Managing the Financial Fallout of Cancer Care

October 12, 2019
Rachael Zimlich, RN, BSN
Rachael Zimlich, RN, BSN

Rachael Zimlich is a freelance writer in Cleveland, Ohio. She writes regularly for Contemporary Pediatrics, Managed Healthcare Executive, and Medical Economics.

The high cost of targeted cancer therapies creates a “financial toxicity” for patients that has crippling effects. 

Cancer care is more exact-and more expensive-than ever. Targeted therapies at the molecular and immunologic levels are increasingly effective and less toxic than cancer treatments of the past, but the cost can be crippling.

According to a new paper in the Annals of Translational Medicine, $115.4 billion was spent on personal healthcare-related to cancer in 2013, and that number is projected to exceed $200 billion by 2020. Fueled by the expense of therapies, drug prices inflated by manufacturing costs, market pressure, and the high cost of research and development, this growing expense has increasingly rested on the shoulders of cancer patients.

According to the report, as the toxicity of treatments declines, a new “financial toxicity” is emerging in the form of higher deductibles, co-insurance, copayments, and out-of-pocket expenses for patients. In addition to patients having decreased productivity at work due to illness, or perhaps even having to stop work, out-of-pocket costs can exceed 20% of a patient’s income and even push them into bankruptcy.

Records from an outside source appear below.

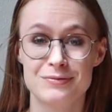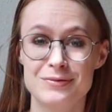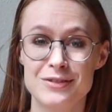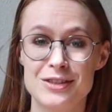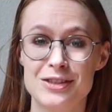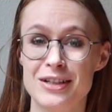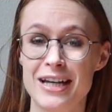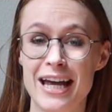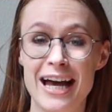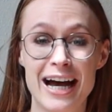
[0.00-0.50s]

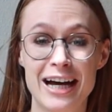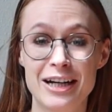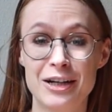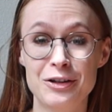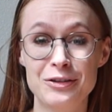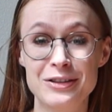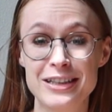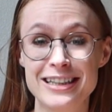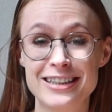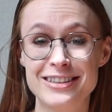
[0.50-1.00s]
So yeah, I
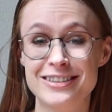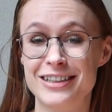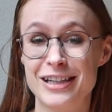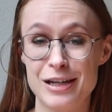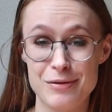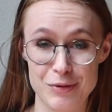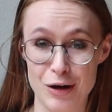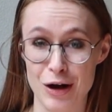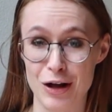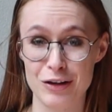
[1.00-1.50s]
don't need to
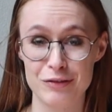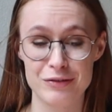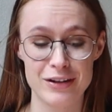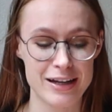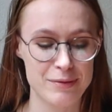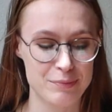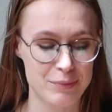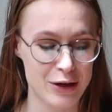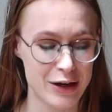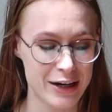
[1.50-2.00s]
keep all of
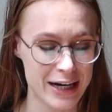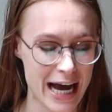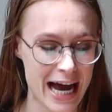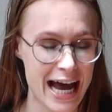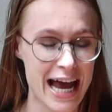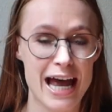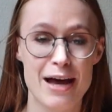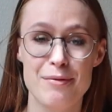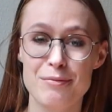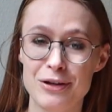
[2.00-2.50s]
it. But
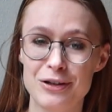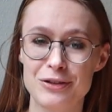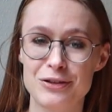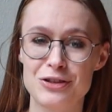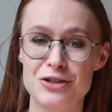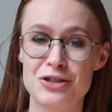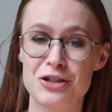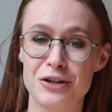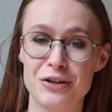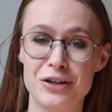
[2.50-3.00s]
I am going
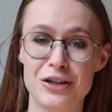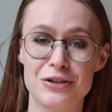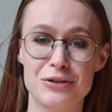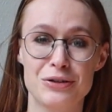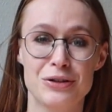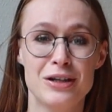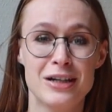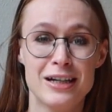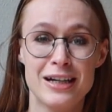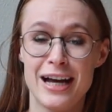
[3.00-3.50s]
to show
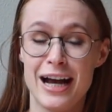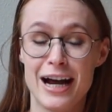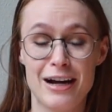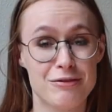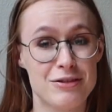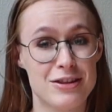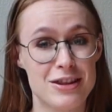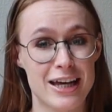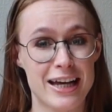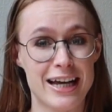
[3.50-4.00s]
you
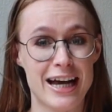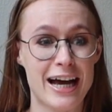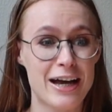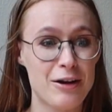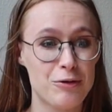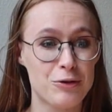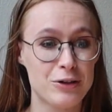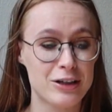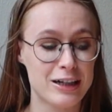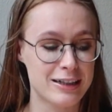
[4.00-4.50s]
everything I
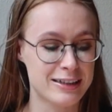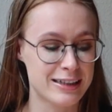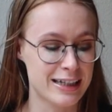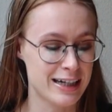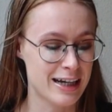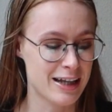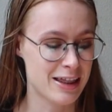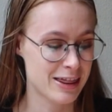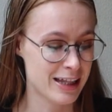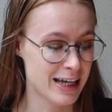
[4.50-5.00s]
ordered that
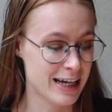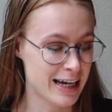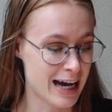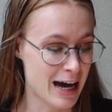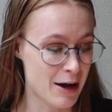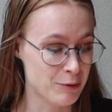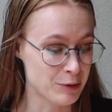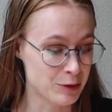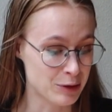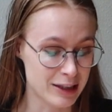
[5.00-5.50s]
I think
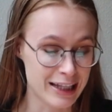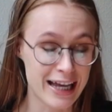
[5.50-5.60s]
I will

“As cancer drugs become more effective, patients receive them for longer. With increased cost sharing, patients are then responsible for a growing portion of drug costs. Over time, these out-of-pocket costs from rising deductibles, copays, co-insurance, and premiums can add up for some patients to insurmountable debt,” says S. Yousef Zafar, MD, a researcher and medical oncologist at the Duke University School of Medicine and co-author of the paper. “Our studies have suggested that insured patients receiving cancer treatment cut out vacations, spend less on food and clothing, and spend down savings all to help pay for their care.”

Treatment prices are one part of the problem. Before 2000, the average annual price of cancer treatment was $5,000 to $10,000. Now, some medications cost more than $10,000 per month, with the median price of the 13 cancer drugs approved by the FDA as of 2015 reaching $145,000 per year. Biologic and targeted therapies are to blame, despite their physiological benefits to patients. Two such medications alone-added to the chemotherapy cocktail for metastatic colon cancer-raised the tab for six months of treatment by about 285%, according to the report.

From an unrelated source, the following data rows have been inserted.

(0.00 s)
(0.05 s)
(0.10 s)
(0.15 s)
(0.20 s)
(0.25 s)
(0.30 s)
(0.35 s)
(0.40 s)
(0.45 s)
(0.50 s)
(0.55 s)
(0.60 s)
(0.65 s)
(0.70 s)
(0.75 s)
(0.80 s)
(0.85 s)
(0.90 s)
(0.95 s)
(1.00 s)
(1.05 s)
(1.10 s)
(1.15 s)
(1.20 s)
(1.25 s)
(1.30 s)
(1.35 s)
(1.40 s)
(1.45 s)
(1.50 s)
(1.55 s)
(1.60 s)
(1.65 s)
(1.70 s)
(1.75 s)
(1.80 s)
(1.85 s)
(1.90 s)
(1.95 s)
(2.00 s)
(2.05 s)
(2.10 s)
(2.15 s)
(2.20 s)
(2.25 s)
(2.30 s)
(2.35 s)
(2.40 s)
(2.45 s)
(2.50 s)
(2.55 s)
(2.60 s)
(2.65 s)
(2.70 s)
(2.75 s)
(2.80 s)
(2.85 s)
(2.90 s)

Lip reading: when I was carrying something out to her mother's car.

These costs force some patients to stop treatment altogether. The paper notes that 70% of Medicare Part D patients taking at least one of the top five oral cancer drugs stopped treatment in 2008 due to high out-of-pocket costs. Out-of-pocket costs greater than $500 is associated with a 25% rate of abandonment for oral therapy compared with a 6% abandonment rate for costs under $100, the paper notes.

Related:Bringing Value to Cancer Care

Making changes to the way drugs are priced is one way forward, the paper notes, suggesting that allowing Medicare to negotiate drug pricing could save $40 to $80 billion per year. There are also suggestions to mandate Medicare cover all medications approved by the FDA and to get rid of incentives that reward physicians for prescribing more expensive drugs. The paper also suggests that payment model changes is an idea that is gaining traction, with movement being made toward a pay-for-performance model that would reward physicians based on the effectiveness of treatments. Value-based insurance designs have also been proposed, which encourage the use of high value-services by providing more cost support, with lower value services having a greater cost-sharing.

“This design was meant to encourage patients to pursue therapies that had high-level evidence of clinical effectiveness and to reduce the overall barriers to high value medical services through supplemental benefits or reduced cost-sharing options,” the paper notes. “Evidence shows that reduction of out-of-pocket costs through value-based insurance design programs improves medication adherence by 2.7% to 3.4%.”

More to be done

There has been some movement toward making cancer care more affordable, Zafar says, but there is much more work to be done.

“Health systems and payers are, in some fashion, making a shift toward value-based reimbursement for primary and specialty care may help,” he says. “For cancer care specifically, this might take the form of evidence-based clinical pathways that reduce drug-related costs, or care coordination and access to oncology acute care, both designed to reduce ED visits and avoidable admissions. Innovative insurance design should reward clinicians for building these aspects of care into their health systems.”

Solutions will likely be a combination of several strategies mentioned in the paper, he adds.

“Ultimately, we need to see a reversal of the current drug pricing trend. In the meantime, payers should consider decreasing cost-sharing for high-value interventions that can improve patient outcome,” Zafar says. “Health systems should increase cost transparency for patients so that patients don’t receive surprise bills months after treatment. And clinicians should be proactive in addressing the cost of care with patients. As an oncologist, I rarely have any idea how much a particular intervention will cost my patient, but if I know my patient is having trouble affording care, I can refer them to a pharmacist, financial counselor, or social worker who can get them to the right resources.” 

Rachael Zimlich, RN, BSN, is a writer in Columbia Station, Ohio.